** Opening INFORMATION PROVIDED block **

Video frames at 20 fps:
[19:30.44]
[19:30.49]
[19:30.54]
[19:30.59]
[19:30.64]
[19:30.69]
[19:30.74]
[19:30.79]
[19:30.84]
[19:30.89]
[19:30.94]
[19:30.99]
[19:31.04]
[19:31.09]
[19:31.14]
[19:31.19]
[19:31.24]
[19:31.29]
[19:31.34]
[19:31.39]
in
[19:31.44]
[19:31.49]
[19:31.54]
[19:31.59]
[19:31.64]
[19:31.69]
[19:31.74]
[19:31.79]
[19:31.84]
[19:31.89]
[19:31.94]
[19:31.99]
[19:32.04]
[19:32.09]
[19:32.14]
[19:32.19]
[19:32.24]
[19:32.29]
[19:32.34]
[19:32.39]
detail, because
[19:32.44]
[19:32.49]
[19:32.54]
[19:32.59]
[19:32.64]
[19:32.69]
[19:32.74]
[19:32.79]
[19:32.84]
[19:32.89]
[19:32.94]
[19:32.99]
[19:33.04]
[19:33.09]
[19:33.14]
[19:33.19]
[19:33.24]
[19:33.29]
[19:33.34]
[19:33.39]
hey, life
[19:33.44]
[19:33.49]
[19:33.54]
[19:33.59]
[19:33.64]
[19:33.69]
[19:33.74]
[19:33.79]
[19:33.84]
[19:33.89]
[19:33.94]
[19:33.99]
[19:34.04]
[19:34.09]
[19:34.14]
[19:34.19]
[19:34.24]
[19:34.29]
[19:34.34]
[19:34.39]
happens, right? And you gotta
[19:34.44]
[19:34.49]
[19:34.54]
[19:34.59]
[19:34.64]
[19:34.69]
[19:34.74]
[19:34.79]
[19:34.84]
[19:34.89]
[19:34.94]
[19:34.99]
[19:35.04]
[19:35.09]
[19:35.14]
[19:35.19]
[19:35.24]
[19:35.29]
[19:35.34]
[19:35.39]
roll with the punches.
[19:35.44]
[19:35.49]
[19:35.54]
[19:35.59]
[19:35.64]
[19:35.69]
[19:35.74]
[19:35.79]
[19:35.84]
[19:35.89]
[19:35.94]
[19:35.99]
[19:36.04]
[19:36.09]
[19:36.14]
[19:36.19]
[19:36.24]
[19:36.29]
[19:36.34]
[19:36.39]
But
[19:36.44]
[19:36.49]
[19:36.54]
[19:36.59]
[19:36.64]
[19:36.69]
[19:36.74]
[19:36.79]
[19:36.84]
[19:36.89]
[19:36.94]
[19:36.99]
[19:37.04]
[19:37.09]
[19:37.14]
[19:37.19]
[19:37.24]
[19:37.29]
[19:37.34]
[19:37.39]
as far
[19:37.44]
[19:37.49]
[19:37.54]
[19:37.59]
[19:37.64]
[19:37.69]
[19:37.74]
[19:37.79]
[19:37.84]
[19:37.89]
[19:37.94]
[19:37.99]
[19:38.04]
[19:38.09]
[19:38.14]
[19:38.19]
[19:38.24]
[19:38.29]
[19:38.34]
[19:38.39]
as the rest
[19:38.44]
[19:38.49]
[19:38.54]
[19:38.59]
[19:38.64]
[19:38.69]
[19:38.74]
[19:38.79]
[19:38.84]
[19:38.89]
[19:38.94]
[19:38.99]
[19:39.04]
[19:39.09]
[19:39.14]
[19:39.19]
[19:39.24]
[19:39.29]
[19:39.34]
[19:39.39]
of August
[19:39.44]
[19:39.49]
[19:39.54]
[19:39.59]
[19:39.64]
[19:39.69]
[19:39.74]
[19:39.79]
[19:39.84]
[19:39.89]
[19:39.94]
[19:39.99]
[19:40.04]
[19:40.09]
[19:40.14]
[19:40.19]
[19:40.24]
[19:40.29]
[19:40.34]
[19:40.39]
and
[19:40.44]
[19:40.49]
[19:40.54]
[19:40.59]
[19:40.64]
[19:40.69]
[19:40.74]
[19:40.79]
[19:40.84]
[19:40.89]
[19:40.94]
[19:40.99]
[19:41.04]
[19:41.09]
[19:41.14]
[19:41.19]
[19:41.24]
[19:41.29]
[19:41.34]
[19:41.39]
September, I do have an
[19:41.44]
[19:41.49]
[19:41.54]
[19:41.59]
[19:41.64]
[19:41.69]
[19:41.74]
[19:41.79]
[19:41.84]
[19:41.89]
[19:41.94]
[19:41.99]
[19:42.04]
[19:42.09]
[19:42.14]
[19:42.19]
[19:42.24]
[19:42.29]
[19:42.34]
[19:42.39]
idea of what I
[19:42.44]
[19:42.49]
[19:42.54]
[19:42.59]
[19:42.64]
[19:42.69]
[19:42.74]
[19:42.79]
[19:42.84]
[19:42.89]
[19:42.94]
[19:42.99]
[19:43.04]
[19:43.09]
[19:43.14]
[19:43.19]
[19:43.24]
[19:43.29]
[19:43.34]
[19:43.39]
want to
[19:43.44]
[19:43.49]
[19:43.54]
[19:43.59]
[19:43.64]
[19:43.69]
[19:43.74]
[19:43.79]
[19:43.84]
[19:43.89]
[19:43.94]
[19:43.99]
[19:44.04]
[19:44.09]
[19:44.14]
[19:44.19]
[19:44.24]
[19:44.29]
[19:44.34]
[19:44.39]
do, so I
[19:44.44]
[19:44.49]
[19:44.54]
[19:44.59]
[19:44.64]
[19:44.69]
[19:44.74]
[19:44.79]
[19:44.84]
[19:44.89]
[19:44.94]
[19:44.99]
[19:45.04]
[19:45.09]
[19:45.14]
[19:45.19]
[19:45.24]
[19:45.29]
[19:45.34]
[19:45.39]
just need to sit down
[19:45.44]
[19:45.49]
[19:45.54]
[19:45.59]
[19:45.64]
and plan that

** Closing INFORMATION PROVIDED block **

▶ [TASK OBJECTIVE]:
The records shown earlier should all be returned verbatim.

▶ [WRITTEN SOLUTION]:
Video frames at 20 fps:
[19:30.44]
[19:30.49]
[19:30.54]
[19:30.59]
[19:30.64]
[19:30.69]
[19:30.74]
[19:30.79]
[19:30.84]
[19:30.89]
[19:30.94]
[19:30.99]
[19:31.04]
[19:31.09]
[19:31.14]
[19:31.19]
[19:31.24]
[19:31.29]
[19:31.34]
[19:31.39]
in
[19:31.44]
[19:31.49]
[19:31.54]
[19:31.59]
[19:31.64]
[19:31.69]
[19:31.74]
[19:31.79]
[19:31.84]
[19:31.89]
[19:31.94]
[19:31.99]
[19:32.04]
[19:32.09]
[19:32.14]
[19:32.19]
[19:32.24]
[19:32.29]
[19:32.34]
[19:32.39]
detail, because
[19:32.44]
[19:32.49]
[19:32.54]
[19:32.59]
[19:32.64]
[19:32.69]
[19:32.74]
[19:32.79]
[19:32.84]
[19:32.89]
[19:32.94]
[19:32.99]
[19:33.04]
[19:33.09]
[19:33.14]
[19:33.19]
[19:33.24]
[19:33.29]
[19:33.34]
[19:33.39]
hey, life
[19:33.44]
[19:33.49]
[19:33.54]
[19:33.59]
[19:33.64]
[19:33.69]
[19:33.74]
[19:33.79]
[19:33.84]
[19:33.89]
[19:33.94]
[19:33.99]
[19:34.04]
[19:34.09]
[19:34.14]
[19:34.19]
[19:34.24]
[19:34.29]
[19:34.34]
[19:34.39]
happens, right? And you gotta
[19:34.44]
[19:34.49]
[19:34.54]
[19:34.59]
[19:34.64]
[19:34.69]
[19:34.74]
[19:34.79]
[19:34.84]
[19:34.89]
[19:34.94]
[19:34.99]
[19:35.04]
[19:35.09]
[19:35.14]
[19:35.19]
[19:35.24]
[19:35.29]
[19:35.34]
[19:35.39]
roll with the punches.
[19:35.44]
[19:35.49]
[19:35.54]
[19:35.59]
[19:35.64]
[19:35.69]
[19:35.74]
[19:35.79]
[19:35.84]
[19:35.89]
[19:35.94]
[19:35.99]
[19:36.04]
[19:36.09]
[19:36.14]
[19:36.19]
[19:36.24]
[19:36.29]
[19:36.34]
[19:36.39]
But
[19:36.44]
[19:36.49]
[19:36.54]
[19:36.59]
[19:36.64]
[19:36.69]
[19:36.74]
[19:36.79]
[19:36.84]
[19:36.89]
[19:36.94]
[19:36.99]
[19:37.04]
[19:37.09]
[19:37.14]
[19:37.19]
[19:37.24]
[19:37.29]
[19:37.34]
[19:37.39]
as far
[19:37.44]
[19:37.49]
[19:37.54]
[19:37.59]
[19:37.64]
[19:37.69]
[19:37.74]
[19:37.79]
[19:37.84]
[19:37.89]
[19:37.94]
[19:37.99]
[19:38.04]
[19:38.09]
[19:38.14]
[19:38.19]
[19:38.24]
[19:38.29]
[19:38.34]
[19:38.39]
as the rest
[19:38.44]
[19:38.49]
[19:38.54]
[19:38.59]
[19:38.64]
[19:38.69]
[19:38.74]
[19:38.79]
[19:38.84]
[19:38.89]
[19:38.94]
[19:38.99]
[19:39.04]
[19:39.09]
[19:39.14]
[19:39.19]
[19:39.24]
[19:39.29]
[19:39.34]
[19:39.39]
of August
[19:39.44]
[19:39.49]
[19:39.54]
[19:39.59]
[19:39.64]
[19:39.69]
[19:39.74]
[19:39.79]
[19:39.84]
[19:39.89]
[19:39.94]
[19:39.99]
[19:40.04]
[19:40.09]
[19:40.14]
[19:40.19]
[19:40.24]
[19:40.29]
[19:40.34]
[19:40.39]
and
[19:40.44]
[19:40.49]
[19:40.54]
[19:40.59]
[19:40.64]
[19:40.69]
[19:40.74]
[19:40.79]
[19:40.84]
[19:40.89]
[19:40.94]
[19:40.99]
[19:41.04]
[19:41.09]
[19:41.14]
[19:41.19]
[19:41.24]
[19:41.29]
[19:41.34]
[19:41.39]
September, I do have an
[19:41.44]
[19:41.49]
[19:41.54]
[19:41.59]
[19:41.64]
[19:41.69]
[19:41.74]
[19:41.79]
[19:41.84]
[19:41.89]
[19:41.94]
[19:41.99]
[19:42.04]
[19:42.09]
[19:42.14]
[19:42.19]
[19:42.24]
[19:42.29]
[19:42.34]
[19:42.39]
idea of what I
[19:42.44]
[19:42.49]
[19:42.54]
[19:42.59]
[19:42.64]
[19:42.69]
[19:42.74]
[19:42.79]
[19:42.84]
[19:42.89]
[19:42.94]
[19:42.99]
[19:43.04]
[19:43.09]
[19:43.14]
[19:43.19]
[19:43.24]
[19:43.29]
[19:43.34]
[19:43.39]
want to
[19:43.44]
[19:43.49]
[19:43.54]
[19:43.59]
[19:43.64]
[19:43.69]
[19:43.74]
[19:43.79]
[19:43.84]
[19:43.89]
[19:43.94]
[19:43.99]
[19:44.04]
[19:44.09]
[19:44.14]
[19:44.19]
[19:44.24]
[19:44.29]
[19:44.34]
[19:44.39]
do, so I
[19:44.44]
[19:44.49]
[19:44.54]
[19:44.59]
[19:44.64]
[19:44.69]
[19:44.74]
[19:44.79]
[19:44.84]
[19:44.89]
[19:44.94]
[19:44.99]
[19:45.04]
[19:45.09]
[19:45.14]
[19:45.19]
[19:45.24]
[19:45.29]
[19:45.34]
[19:45.39]
just need to sit down
[19:45.44]
[19:45.49]
[19:45.54]
[19:45.59]
[19:45.64]
and plan that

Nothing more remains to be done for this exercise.